▶ Problem details
Exactly as written, return all the data, leaving its pictures behind.
━━━━━ Recorded information ━━━━━
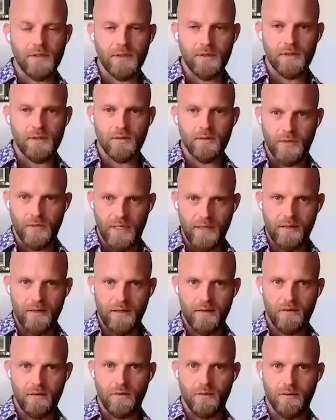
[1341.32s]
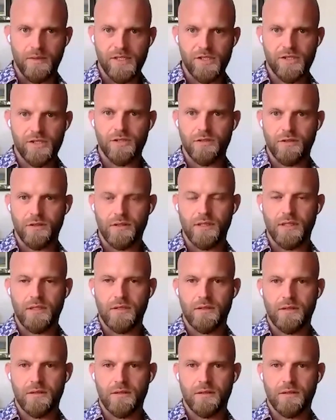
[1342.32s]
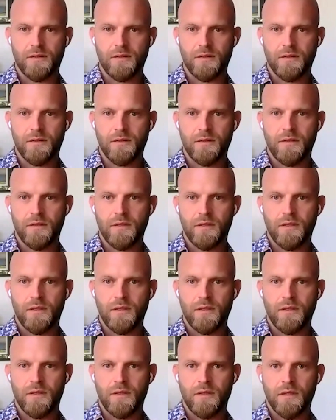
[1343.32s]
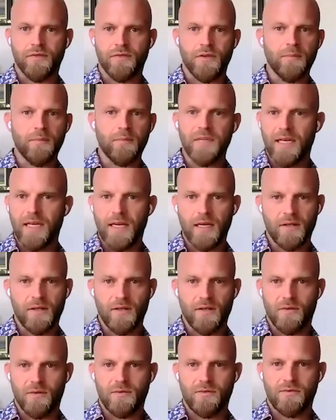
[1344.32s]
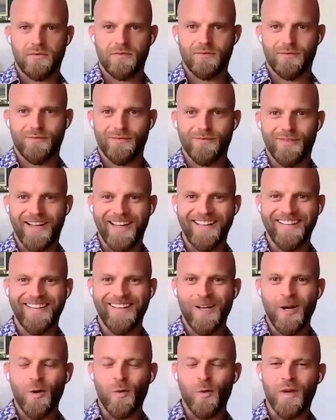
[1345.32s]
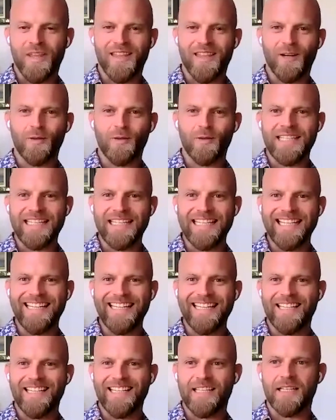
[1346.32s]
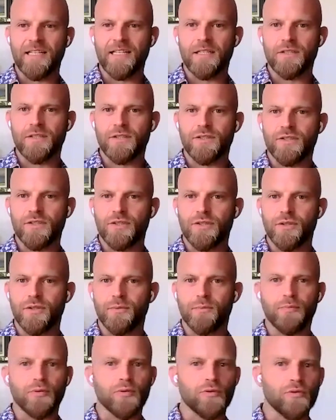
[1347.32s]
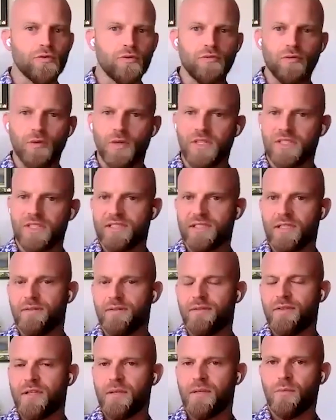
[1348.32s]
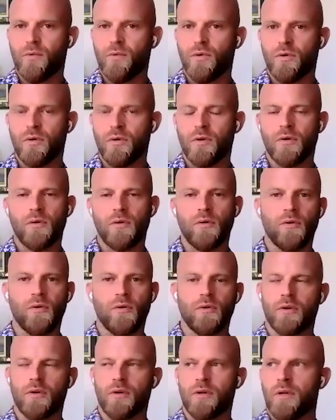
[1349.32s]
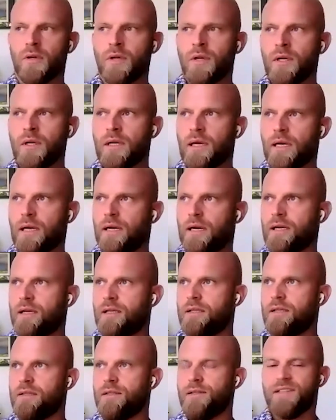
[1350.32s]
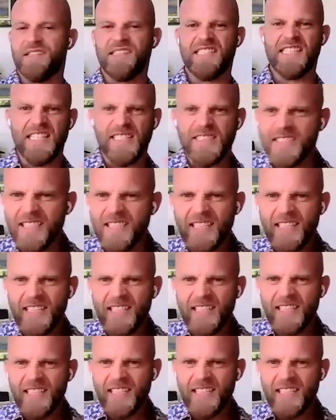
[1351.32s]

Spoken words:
that we've come with originally from the get-go, right? Without needing to prove oneself anymore, or need to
━━━━━
▶ Solution for this exercise
[1341.32s]
[1342.32s]
[1343.32s]
[1344.32s]
[1345.32s]
[1346.32s]
[1347.32s]
[1348.32s]
[1349.32s]
[1350.32s]
[1351.32s]

Spoken words:
that we've come with originally from the get-go, right? Without needing to prove oneself anymore, or need to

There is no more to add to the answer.